Trivia: this Spring, Rothenberg is being recognized, with her husband (I didn't know they were married. What should I know who's married to whom, but it struck me, Wha-? Really?) Bruce Nauman, by the The Santa Fe Rotary Foundation For the Arts as Distinguished Artist of the Year 2008. It's an award that goes to local lights. I guess they live thereabouts. What you learn on the internet. Agnes Martin was one. She lived there. She was a Distinguished Artist for sure.

So BCAM. What else do I want to say? I want to say Damien Hirst. Damien Hirst, Damien Hirst. Damien Hirst's cold-blooded, sterilized, and cool—cool-cat cool—art ran to two rooms. Butterflies, pharmacology, botanics and Away From the Flock, the sheep in formaldehyde. I was cooling off; now I had the chills.



And Basquiat. I really liked seeing the choice selection of Basquiat—what I mean to say is, selection of choice Basquiat, including this skull which not only is in the color-scheme of this post, but could be considered his signature piece and here it is in the Broad Collection which exemplifies what a choice collection this is, but more, brings home the point that this collection is now public. The Broads gave $60 million to LACMA to build the museum along with an arrangement to show their incredible collection of works. Wow.

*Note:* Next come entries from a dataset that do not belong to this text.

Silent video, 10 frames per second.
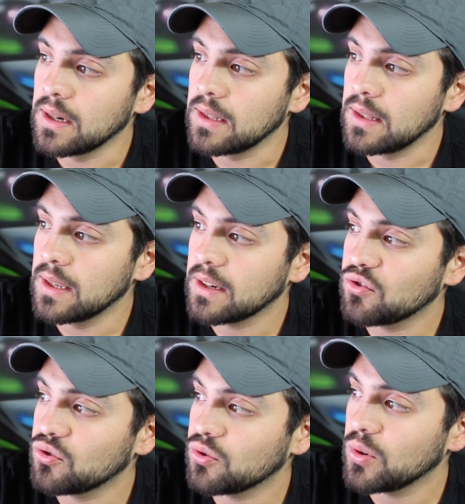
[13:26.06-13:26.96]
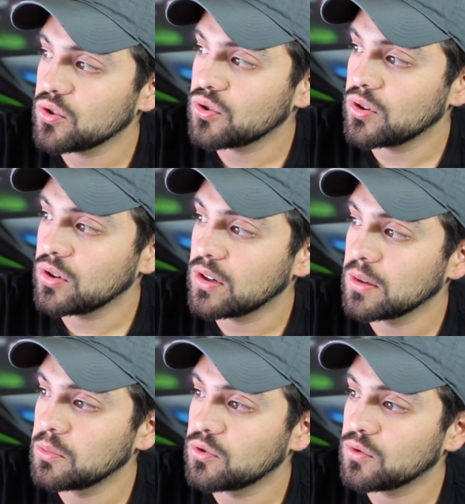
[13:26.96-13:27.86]
Next question
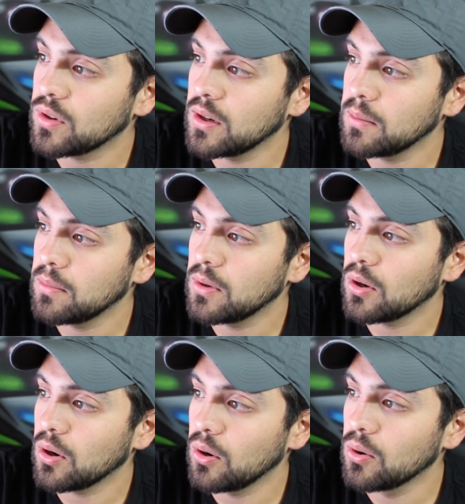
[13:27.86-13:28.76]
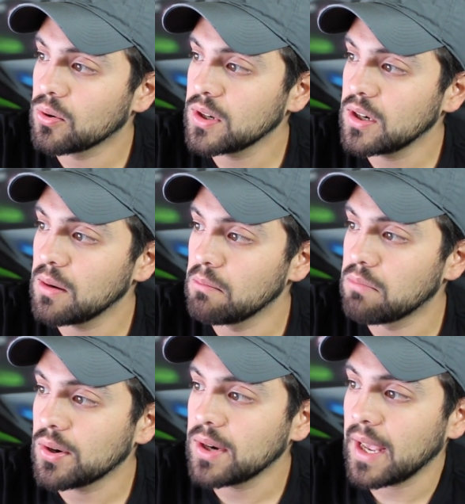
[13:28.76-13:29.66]
comes from Lauren
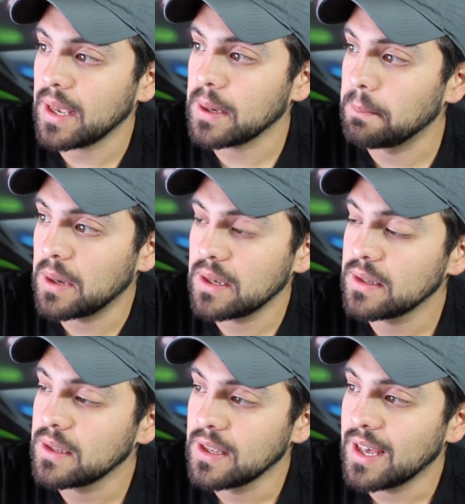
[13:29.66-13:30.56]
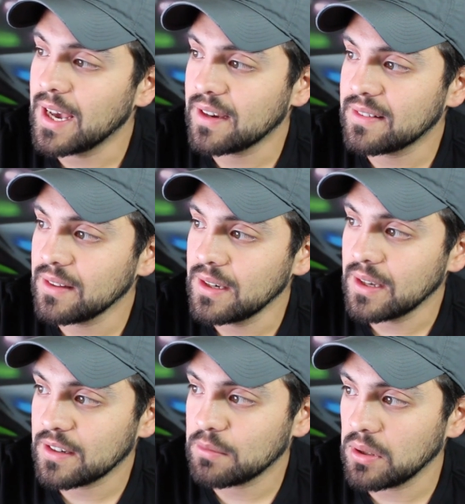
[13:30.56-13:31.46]
Burnham. Excellent
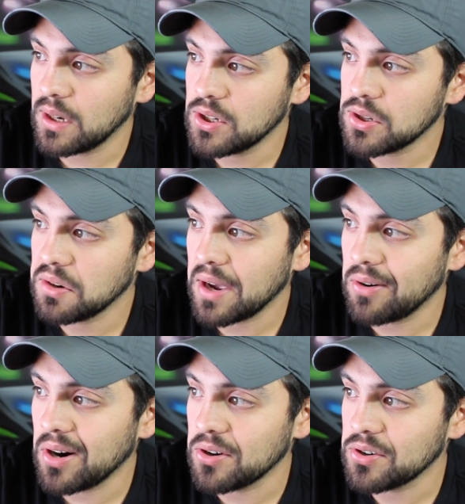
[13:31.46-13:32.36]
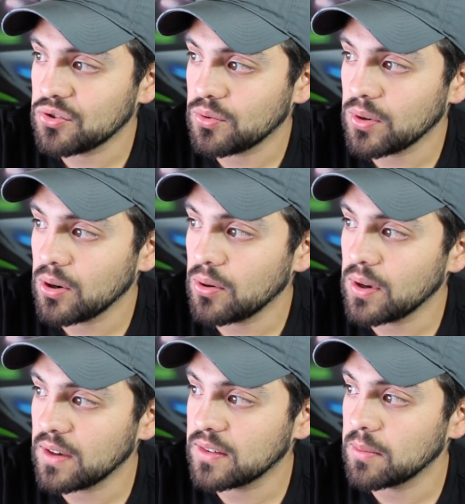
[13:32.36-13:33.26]
explanation of how artists grow,
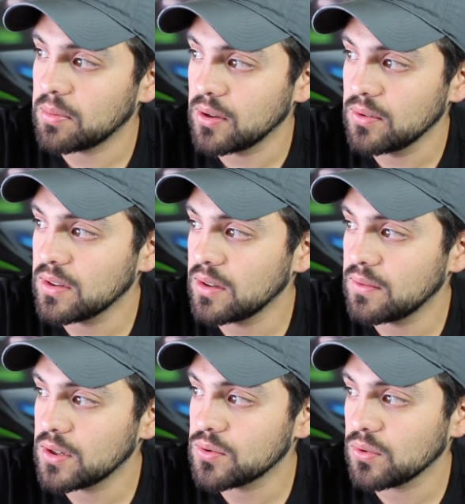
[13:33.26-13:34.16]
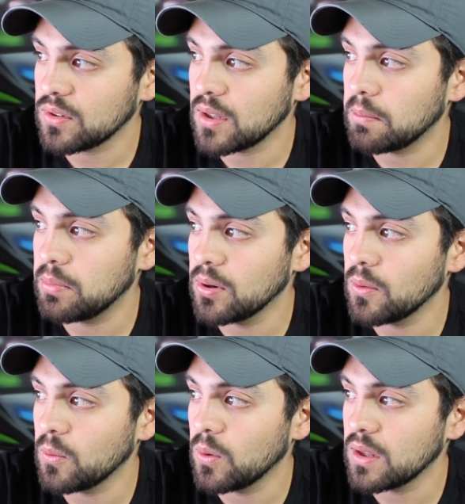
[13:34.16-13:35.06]
except those individuals that
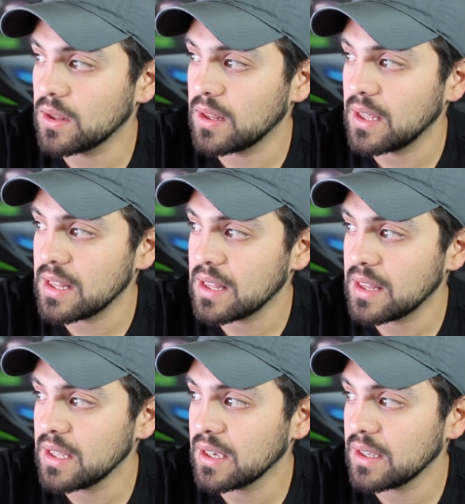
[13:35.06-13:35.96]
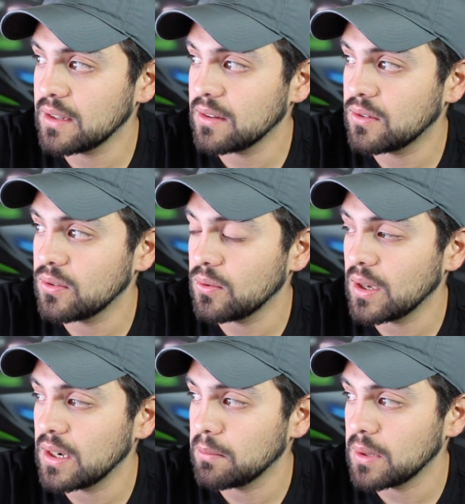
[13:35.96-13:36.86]
put what they think into
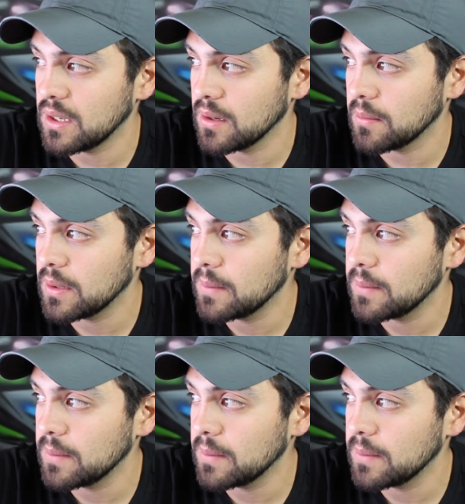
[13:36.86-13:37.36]
any medium.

Outside the museum there were Robert Irwin's palm trees, Jeff Koons tulips, and Chris Burden's Urban Light, an installation of antique lamp posts he rescued and refurbished and set up in a grid, shoulder to shoulder like. As a work of public art it is a whimsical gift to the city—a memory, no, actual, literal pieces of her past retrofitted, reworked, reimagined as a focal point, an illumined gathering together of individual beacons of light to be a community of lights. It is a sweet and humble 21st Century, West Coast answer to the torch-bearing lady of the New York harbor.



What a gift. I say, Bravo all around.


*images, except the last, courtesy of LACMA and the The Broad Art Foundation.